Vous vous demandiez sûrement pourquoi les PME n’ont pas accès aux financements bancaires, n’est-ce pas ? La réponse se trouve toujours derrière cette monnaie. Les banques centrales africaines doivent respecter la restriction monétaire copiée sur la banque centrale européenne. C’est pourquoi vous entendez souvent dire que c’est la France qui décide tout dans nos pays et non le président en exercice. Le nier ne serait pas chose facile.
Et maintenant ?
Vous pensez que cela doit être suffisant pour sortir de la Zone franc dès demain, n’est-ce pas ? Ce n’est pas aussi facile qu’on ne le pense, et sortir de la Zone ne signifie pas forcément se développer comme certains le pensent. Certes, les pays les plus « riches » en Afrique ont leur propre monnaie, mais sont-ils plus développés que nous ? Pas forcément. Rien ne doit se faire par coup de tête ni dans un Etat ni dans une économie, tout est un processus, car le marché est très sensible à certains changements, surtout ceux qui sont brusques. Quand l’Europe créait l’euro, l’Allemagne était l’économie la plus forte et elle avait décidé de prendre les devants, cependant, le Nigeria qui est la première économie en Afrique devrait aussi prendre les devants, cependant, il n’est pas très motivé par la création de cette monnaie unique avec les états membres de la CEDEAO. Si nous prenons les pays de l’UEMOA, il n’y a pas une économie assez forte pour diriger ce convoi. Doit-on laisser tomber dans ce cas ? Non, mais il faut que nous rectifiions pleines de choses avant de se lancer dans cette mission inconnue certes, mais possible quand même.

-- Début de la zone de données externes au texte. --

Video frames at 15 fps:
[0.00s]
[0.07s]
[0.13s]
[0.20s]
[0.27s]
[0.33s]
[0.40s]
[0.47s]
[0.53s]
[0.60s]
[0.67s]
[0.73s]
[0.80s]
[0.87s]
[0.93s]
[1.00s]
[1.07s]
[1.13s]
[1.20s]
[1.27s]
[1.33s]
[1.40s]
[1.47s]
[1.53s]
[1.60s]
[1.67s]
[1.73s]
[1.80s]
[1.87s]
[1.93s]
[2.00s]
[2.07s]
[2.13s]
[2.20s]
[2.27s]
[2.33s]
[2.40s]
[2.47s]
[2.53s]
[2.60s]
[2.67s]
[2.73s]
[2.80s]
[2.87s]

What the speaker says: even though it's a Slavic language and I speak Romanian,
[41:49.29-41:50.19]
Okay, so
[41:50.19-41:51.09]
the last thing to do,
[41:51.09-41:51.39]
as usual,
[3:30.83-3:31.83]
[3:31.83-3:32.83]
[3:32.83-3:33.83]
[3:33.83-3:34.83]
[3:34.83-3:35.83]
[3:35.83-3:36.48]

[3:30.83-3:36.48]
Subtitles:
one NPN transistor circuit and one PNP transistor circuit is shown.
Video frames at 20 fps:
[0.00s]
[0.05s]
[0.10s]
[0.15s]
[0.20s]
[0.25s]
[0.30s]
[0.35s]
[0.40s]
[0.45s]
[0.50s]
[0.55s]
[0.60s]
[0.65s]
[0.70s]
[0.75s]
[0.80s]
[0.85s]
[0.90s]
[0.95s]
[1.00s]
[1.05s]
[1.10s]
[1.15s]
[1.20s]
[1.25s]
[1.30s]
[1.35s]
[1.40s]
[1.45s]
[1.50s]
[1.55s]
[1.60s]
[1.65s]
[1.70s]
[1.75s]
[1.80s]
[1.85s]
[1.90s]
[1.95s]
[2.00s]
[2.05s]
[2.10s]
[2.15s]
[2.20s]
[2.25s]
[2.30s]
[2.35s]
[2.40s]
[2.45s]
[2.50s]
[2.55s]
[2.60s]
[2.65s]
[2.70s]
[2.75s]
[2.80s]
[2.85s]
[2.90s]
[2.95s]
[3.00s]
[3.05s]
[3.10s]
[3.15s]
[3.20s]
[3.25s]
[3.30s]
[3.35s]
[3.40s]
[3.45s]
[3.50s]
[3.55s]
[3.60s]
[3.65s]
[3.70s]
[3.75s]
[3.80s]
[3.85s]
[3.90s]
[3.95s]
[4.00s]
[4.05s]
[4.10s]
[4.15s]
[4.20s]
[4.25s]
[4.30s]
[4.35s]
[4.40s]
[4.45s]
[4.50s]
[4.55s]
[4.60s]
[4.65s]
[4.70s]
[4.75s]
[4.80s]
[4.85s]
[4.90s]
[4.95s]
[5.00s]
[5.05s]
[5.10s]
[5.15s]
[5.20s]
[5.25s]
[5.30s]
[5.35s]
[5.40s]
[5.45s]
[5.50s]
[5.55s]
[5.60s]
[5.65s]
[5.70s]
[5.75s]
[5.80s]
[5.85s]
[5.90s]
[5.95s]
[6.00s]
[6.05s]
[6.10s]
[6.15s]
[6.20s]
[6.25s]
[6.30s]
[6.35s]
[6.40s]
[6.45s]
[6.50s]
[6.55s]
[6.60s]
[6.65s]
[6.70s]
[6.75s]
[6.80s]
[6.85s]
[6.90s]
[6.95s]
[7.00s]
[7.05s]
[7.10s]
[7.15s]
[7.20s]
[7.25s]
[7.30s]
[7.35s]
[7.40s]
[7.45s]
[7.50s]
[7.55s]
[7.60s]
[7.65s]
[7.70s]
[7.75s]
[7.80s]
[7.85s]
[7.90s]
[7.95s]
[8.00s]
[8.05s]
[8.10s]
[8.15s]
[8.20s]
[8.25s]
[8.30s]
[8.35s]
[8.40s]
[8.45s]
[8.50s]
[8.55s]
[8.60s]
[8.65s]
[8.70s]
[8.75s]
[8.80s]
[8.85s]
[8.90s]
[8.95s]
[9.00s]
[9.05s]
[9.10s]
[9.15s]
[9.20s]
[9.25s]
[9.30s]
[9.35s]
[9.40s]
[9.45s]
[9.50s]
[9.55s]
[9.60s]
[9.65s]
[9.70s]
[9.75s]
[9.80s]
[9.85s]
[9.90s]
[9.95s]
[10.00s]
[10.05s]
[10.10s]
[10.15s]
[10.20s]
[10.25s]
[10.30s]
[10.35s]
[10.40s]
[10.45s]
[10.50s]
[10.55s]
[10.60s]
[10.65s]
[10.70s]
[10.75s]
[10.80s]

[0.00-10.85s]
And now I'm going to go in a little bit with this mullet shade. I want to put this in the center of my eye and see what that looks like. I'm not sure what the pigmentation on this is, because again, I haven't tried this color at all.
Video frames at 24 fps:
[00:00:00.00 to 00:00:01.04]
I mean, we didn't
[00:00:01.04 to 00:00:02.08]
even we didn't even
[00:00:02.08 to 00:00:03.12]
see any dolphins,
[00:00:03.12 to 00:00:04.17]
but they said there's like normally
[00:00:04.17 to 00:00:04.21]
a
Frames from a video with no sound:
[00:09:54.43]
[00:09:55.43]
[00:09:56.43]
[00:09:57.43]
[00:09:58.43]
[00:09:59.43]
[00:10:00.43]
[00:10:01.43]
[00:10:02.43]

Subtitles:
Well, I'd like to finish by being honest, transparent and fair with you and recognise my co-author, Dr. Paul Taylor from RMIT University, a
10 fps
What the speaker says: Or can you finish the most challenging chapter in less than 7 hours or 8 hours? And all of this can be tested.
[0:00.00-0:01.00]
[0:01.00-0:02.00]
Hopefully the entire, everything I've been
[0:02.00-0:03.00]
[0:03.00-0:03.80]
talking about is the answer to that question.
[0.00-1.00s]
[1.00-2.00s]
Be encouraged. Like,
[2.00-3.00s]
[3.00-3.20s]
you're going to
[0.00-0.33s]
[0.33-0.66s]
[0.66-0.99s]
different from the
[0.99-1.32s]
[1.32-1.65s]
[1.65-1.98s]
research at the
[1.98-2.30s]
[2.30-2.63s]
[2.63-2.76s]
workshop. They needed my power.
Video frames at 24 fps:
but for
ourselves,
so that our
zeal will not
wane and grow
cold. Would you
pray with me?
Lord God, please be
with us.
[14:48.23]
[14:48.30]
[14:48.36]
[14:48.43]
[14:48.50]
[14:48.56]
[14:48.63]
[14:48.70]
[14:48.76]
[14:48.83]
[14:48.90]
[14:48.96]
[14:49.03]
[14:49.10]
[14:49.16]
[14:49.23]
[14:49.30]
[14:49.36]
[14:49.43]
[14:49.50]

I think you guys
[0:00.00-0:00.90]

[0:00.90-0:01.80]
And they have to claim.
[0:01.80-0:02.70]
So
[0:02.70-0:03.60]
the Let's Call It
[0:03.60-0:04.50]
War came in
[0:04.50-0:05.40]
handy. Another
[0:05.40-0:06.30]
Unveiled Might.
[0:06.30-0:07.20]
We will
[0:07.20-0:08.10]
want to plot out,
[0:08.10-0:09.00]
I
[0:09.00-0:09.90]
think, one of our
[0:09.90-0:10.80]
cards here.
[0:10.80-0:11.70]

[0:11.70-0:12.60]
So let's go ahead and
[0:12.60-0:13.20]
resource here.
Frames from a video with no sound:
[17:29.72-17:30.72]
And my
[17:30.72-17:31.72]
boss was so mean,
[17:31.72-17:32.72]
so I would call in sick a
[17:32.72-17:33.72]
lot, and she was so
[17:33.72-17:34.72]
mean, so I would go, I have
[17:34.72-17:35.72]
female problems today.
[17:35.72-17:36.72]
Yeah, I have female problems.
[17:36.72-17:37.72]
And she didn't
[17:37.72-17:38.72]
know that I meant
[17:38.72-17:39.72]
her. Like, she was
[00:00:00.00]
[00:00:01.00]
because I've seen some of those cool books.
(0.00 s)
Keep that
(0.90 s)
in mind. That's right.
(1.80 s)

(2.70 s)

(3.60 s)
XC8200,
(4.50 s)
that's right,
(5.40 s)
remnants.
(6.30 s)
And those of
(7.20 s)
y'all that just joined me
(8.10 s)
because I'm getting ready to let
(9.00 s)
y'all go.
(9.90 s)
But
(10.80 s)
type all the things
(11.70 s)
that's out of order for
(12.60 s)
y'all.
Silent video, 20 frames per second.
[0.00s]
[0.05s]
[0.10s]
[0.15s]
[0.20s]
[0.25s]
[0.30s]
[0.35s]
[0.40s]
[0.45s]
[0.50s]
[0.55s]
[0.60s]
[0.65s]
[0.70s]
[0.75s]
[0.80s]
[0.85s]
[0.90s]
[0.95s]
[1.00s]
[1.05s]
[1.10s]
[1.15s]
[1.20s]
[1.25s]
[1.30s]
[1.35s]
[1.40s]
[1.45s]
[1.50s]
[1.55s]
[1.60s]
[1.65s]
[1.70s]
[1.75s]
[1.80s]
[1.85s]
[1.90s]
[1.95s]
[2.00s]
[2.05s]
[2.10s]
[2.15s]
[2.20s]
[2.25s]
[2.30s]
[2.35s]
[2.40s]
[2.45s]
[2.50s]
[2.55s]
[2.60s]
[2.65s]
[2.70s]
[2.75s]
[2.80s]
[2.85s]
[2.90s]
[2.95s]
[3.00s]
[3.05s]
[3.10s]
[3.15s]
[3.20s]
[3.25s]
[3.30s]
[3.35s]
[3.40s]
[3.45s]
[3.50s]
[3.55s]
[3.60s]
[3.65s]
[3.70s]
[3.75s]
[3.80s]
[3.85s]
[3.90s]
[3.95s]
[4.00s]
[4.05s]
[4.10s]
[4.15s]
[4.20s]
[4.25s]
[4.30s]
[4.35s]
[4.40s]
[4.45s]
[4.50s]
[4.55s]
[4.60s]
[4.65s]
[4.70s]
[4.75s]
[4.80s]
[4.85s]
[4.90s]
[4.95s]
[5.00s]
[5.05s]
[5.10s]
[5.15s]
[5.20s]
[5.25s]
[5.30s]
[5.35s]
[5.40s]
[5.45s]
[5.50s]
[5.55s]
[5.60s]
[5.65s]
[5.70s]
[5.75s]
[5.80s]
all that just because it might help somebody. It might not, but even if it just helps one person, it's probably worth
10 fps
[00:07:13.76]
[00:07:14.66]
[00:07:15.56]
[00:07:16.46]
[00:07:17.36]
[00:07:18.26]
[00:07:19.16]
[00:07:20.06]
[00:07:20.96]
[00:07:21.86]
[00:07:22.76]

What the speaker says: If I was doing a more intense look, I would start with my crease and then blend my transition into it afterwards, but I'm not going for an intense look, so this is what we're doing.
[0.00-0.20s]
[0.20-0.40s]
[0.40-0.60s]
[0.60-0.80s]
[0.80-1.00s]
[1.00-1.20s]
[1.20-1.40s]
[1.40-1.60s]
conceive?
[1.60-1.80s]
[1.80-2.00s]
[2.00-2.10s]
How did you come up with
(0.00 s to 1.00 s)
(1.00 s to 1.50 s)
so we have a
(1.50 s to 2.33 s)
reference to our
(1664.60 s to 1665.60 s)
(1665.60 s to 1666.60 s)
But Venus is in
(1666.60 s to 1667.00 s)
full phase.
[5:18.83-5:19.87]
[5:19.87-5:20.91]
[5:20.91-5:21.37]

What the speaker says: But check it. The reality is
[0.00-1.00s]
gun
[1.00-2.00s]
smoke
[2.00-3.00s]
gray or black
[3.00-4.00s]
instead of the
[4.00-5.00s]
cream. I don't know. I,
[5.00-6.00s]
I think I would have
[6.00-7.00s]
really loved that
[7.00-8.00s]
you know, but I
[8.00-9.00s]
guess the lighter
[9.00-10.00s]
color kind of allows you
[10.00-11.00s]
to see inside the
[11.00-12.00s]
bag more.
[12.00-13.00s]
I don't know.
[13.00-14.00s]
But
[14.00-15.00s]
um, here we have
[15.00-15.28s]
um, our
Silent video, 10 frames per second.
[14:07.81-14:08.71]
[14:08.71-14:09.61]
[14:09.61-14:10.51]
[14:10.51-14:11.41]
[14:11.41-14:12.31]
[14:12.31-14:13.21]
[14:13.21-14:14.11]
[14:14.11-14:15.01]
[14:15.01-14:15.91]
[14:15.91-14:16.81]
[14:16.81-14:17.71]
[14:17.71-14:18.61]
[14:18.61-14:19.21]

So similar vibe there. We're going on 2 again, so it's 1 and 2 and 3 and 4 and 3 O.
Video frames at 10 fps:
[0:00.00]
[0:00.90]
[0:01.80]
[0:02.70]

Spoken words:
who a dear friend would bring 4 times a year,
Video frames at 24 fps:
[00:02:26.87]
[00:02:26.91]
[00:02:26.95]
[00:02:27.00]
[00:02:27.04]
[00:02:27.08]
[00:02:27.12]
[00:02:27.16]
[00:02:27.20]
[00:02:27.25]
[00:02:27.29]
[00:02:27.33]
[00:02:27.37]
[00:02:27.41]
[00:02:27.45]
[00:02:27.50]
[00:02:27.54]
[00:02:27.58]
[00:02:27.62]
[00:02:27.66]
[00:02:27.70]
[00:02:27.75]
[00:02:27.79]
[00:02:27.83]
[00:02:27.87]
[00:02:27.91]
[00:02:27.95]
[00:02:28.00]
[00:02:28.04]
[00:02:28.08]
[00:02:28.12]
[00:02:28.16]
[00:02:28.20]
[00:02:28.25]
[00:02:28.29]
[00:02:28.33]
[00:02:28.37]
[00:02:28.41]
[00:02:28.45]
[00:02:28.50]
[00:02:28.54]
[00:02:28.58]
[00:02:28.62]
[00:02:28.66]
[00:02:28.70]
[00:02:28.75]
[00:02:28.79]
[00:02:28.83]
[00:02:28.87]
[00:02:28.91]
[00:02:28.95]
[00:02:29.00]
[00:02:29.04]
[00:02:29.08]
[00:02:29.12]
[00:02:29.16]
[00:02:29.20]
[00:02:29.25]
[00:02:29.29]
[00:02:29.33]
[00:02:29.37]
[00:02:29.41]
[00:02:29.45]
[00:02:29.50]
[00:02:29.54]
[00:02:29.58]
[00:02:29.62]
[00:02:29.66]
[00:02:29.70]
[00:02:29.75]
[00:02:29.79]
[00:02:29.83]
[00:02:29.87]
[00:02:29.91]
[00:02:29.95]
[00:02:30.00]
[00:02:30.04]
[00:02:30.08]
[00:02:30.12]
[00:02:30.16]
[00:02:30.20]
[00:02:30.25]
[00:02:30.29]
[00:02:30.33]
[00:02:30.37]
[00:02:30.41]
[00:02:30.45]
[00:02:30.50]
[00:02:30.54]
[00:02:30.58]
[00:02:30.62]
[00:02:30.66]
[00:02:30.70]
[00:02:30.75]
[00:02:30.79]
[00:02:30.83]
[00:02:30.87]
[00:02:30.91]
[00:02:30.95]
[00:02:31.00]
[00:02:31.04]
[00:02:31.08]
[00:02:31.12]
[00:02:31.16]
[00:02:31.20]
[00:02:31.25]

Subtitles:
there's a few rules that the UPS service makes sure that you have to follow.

Et si au lieu de sortir du franc CFA dans l’immédiat, pourquoi ne reforme-t-on pas la parité ? Il faut plus de flexibilité dans la politique monétaire et nous pouvons négocier cela avec la France en attendant que nous soyons prêts pour notre propre monnaie ou une monnaie commune. Le dénominateur commun des pays de la Zone est la monnaie, donc il est primordial de ne la remplacer que par quelque chose qui est mieux. Si nous n’avons plus ce franc CFA en commun, cela pourrait nous fragiliser politiquement et cela va avec des conséquences, sommes-nous prêts pour assumer ces conséquences ? Les dirigeants qui sont en place doivent reformer la parité du franc CFA, cette parité n’est pas forcée d’être fixée sur l’euro seulement, elle peut être calculée sur d’autres bases. Think outside the box diraient les Américains, c’est-à-dire de penser autrement, en innovant.
Pour conclure, nous savons tous, autant les dirigeants africains de la Zone que le France, que le franc CFA est un frein au développement économique des pays membre. Cependant, il y a deux choses à éviter, l’une étant de vouloir sortir sans un bon plan au préalable et l’autre chose étant la prostitution intellectuelle qui n’est rien d’autre que nos dirigeants de dire et de répéter que le franc CFA est une monnaie solide. Non, elle n’est pas une monnaie solide et nous devons sortir de la Zone franc pour nous développer, mais pas d’une manière hâtive et irréfléchie. On dit souvent mieux vaut un ennemi que tu connais qu’un ami que tu ne connais pas.